Did I enjoy shoveling coal into that furnace? Are you kidding me? Did I enjoy shoveling pig shit? Did I enjoy working three part-time jobs to support my family?

In those situations, enjoyment is not really a consideration. We do what we have to do to get by. Nobody was forcing me to shovel pig shit. I took the job knowing what it entailed. I needed the money, they needed someone with a strong back, and I was paid for my discomfort. End of story, the perfect exchange of needs.

Another lesson…..

The worst job I ever had was better than being homeless. I speak from experience. I marvel at those people who speak poorly of the homeless, and turn a blind eye to their plight. I’m guessing they have never been homeless. On a similar note, if you’ve ever been homeless, chances are excellent that you will never complain about a job again. It’s called perspective, and today I have it in spades.

Another lesson…..

One does not impress others by complaining about their job. I spent a great deal of time complaining about my warehouse job that I worked during summer vacations from college. I complained right up to the day my dad died, and suddenly I needed that warehouse job to pay the family bills, and lo and behold, they wouldn’t hire me back because of my previous complaining. Lesson learned. If you have visions of advancement, or for that matter, visions of just holding onto your job, keep your mouth shut and do your job.

I'm not ready to retire yet
I'm not ready to retire yet | Source

Final Thought

I try not to be too hard on kids these days. It would be easy for me to sit upon the throne of Solomon and judge them harshly. A subtle shift in attitudes toward work has happened over the years, and I’m not sure how or why it happened. I’ve heard teenagers say they would never work at a place like McDonald’s, that it is degrading and not worth their time.

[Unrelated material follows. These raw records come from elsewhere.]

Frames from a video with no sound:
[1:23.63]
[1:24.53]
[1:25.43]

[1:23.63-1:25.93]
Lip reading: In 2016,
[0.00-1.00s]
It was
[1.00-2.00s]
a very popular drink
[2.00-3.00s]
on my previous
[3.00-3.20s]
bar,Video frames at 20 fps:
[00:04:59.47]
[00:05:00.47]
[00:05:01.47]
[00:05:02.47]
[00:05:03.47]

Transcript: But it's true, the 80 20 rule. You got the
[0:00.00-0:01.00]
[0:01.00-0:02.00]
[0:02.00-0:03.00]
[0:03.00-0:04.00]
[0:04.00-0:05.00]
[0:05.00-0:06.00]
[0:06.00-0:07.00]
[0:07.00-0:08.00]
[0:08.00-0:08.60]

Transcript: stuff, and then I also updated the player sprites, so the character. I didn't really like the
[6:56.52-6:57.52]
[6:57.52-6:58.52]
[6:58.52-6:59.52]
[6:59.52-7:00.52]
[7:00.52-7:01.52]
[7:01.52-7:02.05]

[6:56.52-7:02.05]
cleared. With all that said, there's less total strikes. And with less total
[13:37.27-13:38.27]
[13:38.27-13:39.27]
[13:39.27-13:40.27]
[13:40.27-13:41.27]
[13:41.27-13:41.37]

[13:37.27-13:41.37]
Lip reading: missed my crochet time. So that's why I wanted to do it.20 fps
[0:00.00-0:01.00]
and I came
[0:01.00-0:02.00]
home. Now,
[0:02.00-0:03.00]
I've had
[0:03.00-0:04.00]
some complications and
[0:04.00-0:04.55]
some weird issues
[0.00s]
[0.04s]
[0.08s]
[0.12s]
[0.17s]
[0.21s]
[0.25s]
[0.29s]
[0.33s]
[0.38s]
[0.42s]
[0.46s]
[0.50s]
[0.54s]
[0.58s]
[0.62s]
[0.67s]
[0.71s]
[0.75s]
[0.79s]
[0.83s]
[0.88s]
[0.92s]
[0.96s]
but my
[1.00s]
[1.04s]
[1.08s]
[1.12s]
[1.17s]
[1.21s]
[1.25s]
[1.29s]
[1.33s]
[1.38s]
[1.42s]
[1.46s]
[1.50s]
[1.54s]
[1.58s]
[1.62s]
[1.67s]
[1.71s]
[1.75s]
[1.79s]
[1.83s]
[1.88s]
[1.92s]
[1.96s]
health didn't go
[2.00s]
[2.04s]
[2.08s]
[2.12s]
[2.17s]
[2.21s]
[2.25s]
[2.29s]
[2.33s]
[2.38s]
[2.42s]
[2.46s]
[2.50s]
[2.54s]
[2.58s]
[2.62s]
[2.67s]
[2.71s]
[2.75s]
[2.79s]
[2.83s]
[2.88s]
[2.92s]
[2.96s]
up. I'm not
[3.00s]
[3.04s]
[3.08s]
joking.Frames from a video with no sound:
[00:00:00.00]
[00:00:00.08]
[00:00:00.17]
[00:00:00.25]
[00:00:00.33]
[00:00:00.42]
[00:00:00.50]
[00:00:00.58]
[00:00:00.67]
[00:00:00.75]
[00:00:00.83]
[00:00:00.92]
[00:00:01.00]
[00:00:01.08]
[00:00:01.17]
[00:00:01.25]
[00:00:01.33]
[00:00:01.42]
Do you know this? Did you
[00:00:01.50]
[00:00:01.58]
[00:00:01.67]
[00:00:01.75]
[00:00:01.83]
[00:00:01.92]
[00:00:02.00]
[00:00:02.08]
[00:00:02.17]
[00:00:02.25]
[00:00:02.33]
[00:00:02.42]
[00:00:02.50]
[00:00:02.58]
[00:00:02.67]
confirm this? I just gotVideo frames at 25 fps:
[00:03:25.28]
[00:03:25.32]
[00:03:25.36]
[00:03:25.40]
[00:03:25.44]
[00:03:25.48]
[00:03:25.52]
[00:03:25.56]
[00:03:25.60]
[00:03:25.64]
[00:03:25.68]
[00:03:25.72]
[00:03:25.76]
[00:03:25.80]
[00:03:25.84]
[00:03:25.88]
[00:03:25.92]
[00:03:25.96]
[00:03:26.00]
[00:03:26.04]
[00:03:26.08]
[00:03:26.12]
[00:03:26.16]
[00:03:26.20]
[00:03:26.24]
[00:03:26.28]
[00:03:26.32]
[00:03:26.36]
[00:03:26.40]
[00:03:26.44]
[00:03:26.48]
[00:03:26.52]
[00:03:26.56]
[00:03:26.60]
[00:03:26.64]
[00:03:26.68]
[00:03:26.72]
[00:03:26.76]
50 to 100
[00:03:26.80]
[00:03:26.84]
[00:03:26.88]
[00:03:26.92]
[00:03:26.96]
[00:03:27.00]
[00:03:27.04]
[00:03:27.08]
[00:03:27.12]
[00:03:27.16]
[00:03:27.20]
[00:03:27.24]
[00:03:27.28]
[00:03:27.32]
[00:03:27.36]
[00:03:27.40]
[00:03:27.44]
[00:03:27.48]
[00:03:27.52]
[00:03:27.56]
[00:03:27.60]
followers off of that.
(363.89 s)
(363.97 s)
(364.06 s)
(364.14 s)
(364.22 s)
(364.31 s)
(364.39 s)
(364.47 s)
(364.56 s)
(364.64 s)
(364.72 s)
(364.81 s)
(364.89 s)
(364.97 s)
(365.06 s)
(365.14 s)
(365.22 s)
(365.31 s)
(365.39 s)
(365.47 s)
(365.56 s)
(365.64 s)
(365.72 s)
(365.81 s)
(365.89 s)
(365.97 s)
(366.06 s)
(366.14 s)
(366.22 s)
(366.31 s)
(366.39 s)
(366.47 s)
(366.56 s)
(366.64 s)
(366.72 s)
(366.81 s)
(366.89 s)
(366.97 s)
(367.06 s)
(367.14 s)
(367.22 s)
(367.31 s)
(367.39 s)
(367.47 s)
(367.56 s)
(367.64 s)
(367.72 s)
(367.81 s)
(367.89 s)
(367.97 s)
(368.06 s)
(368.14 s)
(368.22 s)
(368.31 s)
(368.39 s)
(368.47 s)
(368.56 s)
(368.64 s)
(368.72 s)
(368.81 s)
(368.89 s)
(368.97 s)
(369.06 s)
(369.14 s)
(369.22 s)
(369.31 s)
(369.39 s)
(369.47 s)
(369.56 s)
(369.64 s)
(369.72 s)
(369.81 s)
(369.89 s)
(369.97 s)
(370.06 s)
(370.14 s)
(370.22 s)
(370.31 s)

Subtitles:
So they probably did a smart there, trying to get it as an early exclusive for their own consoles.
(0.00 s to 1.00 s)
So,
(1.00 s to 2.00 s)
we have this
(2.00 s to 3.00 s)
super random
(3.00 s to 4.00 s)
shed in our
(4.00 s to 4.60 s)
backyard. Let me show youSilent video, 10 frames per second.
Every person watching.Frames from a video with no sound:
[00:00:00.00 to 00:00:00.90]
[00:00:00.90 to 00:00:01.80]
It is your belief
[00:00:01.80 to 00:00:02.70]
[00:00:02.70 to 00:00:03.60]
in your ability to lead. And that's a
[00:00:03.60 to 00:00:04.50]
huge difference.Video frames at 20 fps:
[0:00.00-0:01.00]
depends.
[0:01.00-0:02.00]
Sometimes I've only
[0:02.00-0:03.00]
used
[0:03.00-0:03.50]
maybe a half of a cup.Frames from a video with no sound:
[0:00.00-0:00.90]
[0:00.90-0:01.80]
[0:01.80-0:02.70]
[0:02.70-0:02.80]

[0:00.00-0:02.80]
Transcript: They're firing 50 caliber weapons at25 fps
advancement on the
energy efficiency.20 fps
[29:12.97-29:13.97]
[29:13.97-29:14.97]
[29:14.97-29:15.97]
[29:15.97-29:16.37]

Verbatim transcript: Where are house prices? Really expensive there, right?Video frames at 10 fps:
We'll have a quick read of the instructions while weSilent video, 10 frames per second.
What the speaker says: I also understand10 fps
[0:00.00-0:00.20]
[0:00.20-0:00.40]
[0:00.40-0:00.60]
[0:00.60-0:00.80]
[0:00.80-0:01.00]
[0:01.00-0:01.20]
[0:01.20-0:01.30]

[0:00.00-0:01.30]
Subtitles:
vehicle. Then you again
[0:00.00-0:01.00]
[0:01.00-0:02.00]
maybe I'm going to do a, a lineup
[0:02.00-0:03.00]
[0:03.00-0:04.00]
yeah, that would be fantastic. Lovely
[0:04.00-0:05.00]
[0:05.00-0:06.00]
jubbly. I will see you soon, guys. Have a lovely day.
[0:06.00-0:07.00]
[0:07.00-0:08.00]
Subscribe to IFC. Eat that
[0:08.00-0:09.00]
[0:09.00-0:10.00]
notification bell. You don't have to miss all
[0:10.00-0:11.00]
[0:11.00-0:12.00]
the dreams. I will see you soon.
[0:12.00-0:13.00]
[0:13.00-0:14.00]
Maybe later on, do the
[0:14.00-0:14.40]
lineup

I simply do not understand that thinking.

I don’t think I’m stuck in the past. The value of hard, honest work has not decreased with the decades. Still, today, I find great satisfaction in doing a job well. We are workers by nature. It is imprinted on our DNA, and I can’t see the value in sitting around doing nothing when accomplishments are waiting for us.

But I’m old, and I probably don’t know what I’m talking about.